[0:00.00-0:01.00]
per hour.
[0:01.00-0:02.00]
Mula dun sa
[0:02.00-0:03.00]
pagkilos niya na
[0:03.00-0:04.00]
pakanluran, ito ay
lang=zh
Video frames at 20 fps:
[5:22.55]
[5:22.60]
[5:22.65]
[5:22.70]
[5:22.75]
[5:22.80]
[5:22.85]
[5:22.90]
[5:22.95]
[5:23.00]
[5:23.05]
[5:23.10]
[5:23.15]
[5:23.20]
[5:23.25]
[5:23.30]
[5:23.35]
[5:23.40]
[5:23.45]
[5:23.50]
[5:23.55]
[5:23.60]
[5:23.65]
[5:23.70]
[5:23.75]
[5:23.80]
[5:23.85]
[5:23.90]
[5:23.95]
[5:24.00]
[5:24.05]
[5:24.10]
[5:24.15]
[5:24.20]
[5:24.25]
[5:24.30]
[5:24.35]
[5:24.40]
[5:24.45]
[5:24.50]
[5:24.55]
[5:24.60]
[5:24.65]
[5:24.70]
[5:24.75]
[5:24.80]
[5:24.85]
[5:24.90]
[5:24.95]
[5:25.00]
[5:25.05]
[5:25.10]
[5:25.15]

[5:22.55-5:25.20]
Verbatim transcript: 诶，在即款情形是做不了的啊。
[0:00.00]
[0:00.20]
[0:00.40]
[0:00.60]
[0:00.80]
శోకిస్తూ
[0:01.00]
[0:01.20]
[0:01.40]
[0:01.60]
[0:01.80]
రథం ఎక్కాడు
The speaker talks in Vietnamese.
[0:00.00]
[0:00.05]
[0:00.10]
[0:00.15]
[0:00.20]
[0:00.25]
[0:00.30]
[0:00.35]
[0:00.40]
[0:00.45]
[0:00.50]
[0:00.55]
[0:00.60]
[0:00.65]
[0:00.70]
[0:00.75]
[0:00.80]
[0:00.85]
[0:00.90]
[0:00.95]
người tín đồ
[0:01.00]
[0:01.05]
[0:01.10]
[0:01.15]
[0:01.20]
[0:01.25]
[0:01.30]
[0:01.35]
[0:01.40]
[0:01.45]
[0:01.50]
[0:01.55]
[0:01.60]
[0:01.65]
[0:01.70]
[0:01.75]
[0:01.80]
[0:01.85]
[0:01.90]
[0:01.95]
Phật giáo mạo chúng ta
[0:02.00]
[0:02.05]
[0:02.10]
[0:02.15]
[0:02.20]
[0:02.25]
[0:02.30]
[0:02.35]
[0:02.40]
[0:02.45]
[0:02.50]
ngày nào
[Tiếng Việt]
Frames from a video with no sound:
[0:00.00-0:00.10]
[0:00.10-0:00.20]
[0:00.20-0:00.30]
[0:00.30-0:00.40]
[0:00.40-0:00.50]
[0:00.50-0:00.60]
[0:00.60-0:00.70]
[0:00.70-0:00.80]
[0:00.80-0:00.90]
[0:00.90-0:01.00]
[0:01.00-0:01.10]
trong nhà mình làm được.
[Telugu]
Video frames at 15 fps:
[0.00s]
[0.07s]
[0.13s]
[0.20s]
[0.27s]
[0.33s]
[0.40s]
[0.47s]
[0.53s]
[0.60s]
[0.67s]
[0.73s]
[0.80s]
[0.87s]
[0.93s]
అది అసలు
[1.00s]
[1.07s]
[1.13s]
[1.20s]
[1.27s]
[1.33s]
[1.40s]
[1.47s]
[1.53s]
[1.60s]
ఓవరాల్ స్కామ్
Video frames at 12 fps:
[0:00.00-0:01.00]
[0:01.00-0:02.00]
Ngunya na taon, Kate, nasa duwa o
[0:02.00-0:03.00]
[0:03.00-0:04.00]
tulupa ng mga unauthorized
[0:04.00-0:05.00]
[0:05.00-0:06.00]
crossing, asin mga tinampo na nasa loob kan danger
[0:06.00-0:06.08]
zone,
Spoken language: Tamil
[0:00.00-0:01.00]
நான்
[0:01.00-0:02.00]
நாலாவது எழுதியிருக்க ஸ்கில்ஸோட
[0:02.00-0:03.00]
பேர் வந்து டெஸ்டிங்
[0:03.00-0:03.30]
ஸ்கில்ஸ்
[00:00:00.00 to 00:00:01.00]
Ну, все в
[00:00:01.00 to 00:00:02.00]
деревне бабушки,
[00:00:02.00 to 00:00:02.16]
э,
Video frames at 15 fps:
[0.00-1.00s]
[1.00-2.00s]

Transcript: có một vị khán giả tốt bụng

How to complete this task => Write the material out again in full, leaving no line out.

Solution to this problem =>
[0:00.00-0:01.00]
per hour.
[0:01.00-0:02.00]
Mula dun sa
[0:02.00-0:03.00]
pagkilos niya na
[0:03.00-0:04.00]
pakanluran, ito ay
lang=zh
Video frames at 20 fps:
[5:22.55]
[5:22.60]
[5:22.65]
[5:22.70]
[5:22.75]
[5:22.80]
[5:22.85]
[5:22.90]
[5:22.95]
[5:23.00]
[5:23.05]
[5:23.10]
[5:23.15]
[5:23.20]
[5:23.25]
[5:23.30]
[5:23.35]
[5:23.40]
[5:23.45]
[5:23.50]
[5:23.55]
[5:23.60]
[5:23.65]
[5:23.70]
[5:23.75]
[5:23.80]
[5:23.85]
[5:23.90]
[5:23.95]
[5:24.00]
[5:24.05]
[5:24.10]
[5:24.15]
[5:24.20]
[5:24.25]
[5:24.30]
[5:24.35]
[5:24.40]
[5:24.45]
[5:24.50]
[5:24.55]
[5:24.60]
[5:24.65]
[5:24.70]
[5:24.75]
[5:24.80]
[5:24.85]
[5:24.90]
[5:24.95]
[5:25.00]
[5:25.05]
[5:25.10]
[5:25.15]

[5:22.55-5:25.20]
Verbatim transcript: 诶，在即款情形是做不了的啊。
[0:00.00]
[0:00.20]
[0:00.40]
[0:00.60]
[0:00.80]
శోకిస్తూ
[0:01.00]
[0:01.20]
[0:01.40]
[0:01.60]
[0:01.80]
రథం ఎక్కాడు
The speaker talks in Vietnamese.
[0:00.00]
[0:00.05]
[0:00.10]
[0:00.15]
[0:00.20]
[0:00.25]
[0:00.30]
[0:00.35]
[0:00.40]
[0:00.45]
[0:00.50]
[0:00.55]
[0:00.60]
[0:00.65]
[0:00.70]
[0:00.75]
[0:00.80]
[0:00.85]
[0:00.90]
[0:00.95]
người tín đồ
[0:01.00]
[0:01.05]
[0:01.10]
[0:01.15]
[0:01.20]
[0:01.25]
[0:01.30]
[0:01.35]
[0:01.40]
[0:01.45]
[0:01.50]
[0:01.55]
[0:01.60]
[0:01.65]
[0:01.70]
[0:01.75]
[0:01.80]
[0:01.85]
[0:01.90]
[0:01.95]
Phật giáo mạo chúng ta
[0:02.00]
[0:02.05]
[0:02.10]
[0:02.15]
[0:02.20]
[0:02.25]
[0:02.30]
[0:02.35]
[0:02.40]
[0:02.45]
[0:02.50]
ngày nào
[Tiếng Việt]
Frames from a video with no sound:
[0:00.00-0:00.10]
[0:00.10-0:00.20]
[0:00.20-0:00.30]
[0:00.30-0:00.40]
[0:00.40-0:00.50]
[0:00.50-0:00.60]
[0:00.60-0:00.70]
[0:00.70-0:00.80]
[0:00.80-0:00.90]
[0:00.90-0:01.00]
[0:01.00-0:01.10]
trong nhà mình làm được.
[Telugu]
Video frames at 15 fps:
[0.00s]
[0.07s]
[0.13s]
[0.20s]
[0.27s]
[0.33s]
[0.40s]
[0.47s]
[0.53s]
[0.60s]
[0.67s]
[0.73s]
[0.80s]
[0.87s]
[0.93s]
అది అసలు
[1.00s]
[1.07s]
[1.13s]
[1.20s]
[1.27s]
[1.33s]
[1.40s]
[1.47s]
[1.53s]
[1.60s]
ఓవరాల్ స్కామ్
Video frames at 12 fps:
[0:00.00-0:01.00]
[0:01.00-0:02.00]
Ngunya na taon, Kate, nasa duwa o
[0:02.00-0:03.00]
[0:03.00-0:04.00]
tulupa ng mga unauthorized
[0:04.00-0:05.00]
[0:05.00-0:06.00]
crossing, asin mga tinampo na nasa loob kan danger
[0:06.00-0:06.08]
zone,
Spoken language: Tamil
[0:00.00-0:01.00]
நான்
[0:01.00-0:02.00]
நாலாவது எழுதியிருக்க ஸ்கில்ஸோட
[0:02.00-0:03.00]
பேர் வந்து டெஸ்டிங்
[0:03.00-0:03.30]
ஸ்கில்ஸ்
[00:00:00.00 to 00:00:01.00]
Ну, все в
[00:00:01.00 to 00:00:02.00]
деревне бабушки,
[00:00:02.00 to 00:00:02.16]
э,
Video frames at 15 fps:
[0.00-1.00s]
[1.00-2.00s]

Transcript: có một vị khán giả tốt bụng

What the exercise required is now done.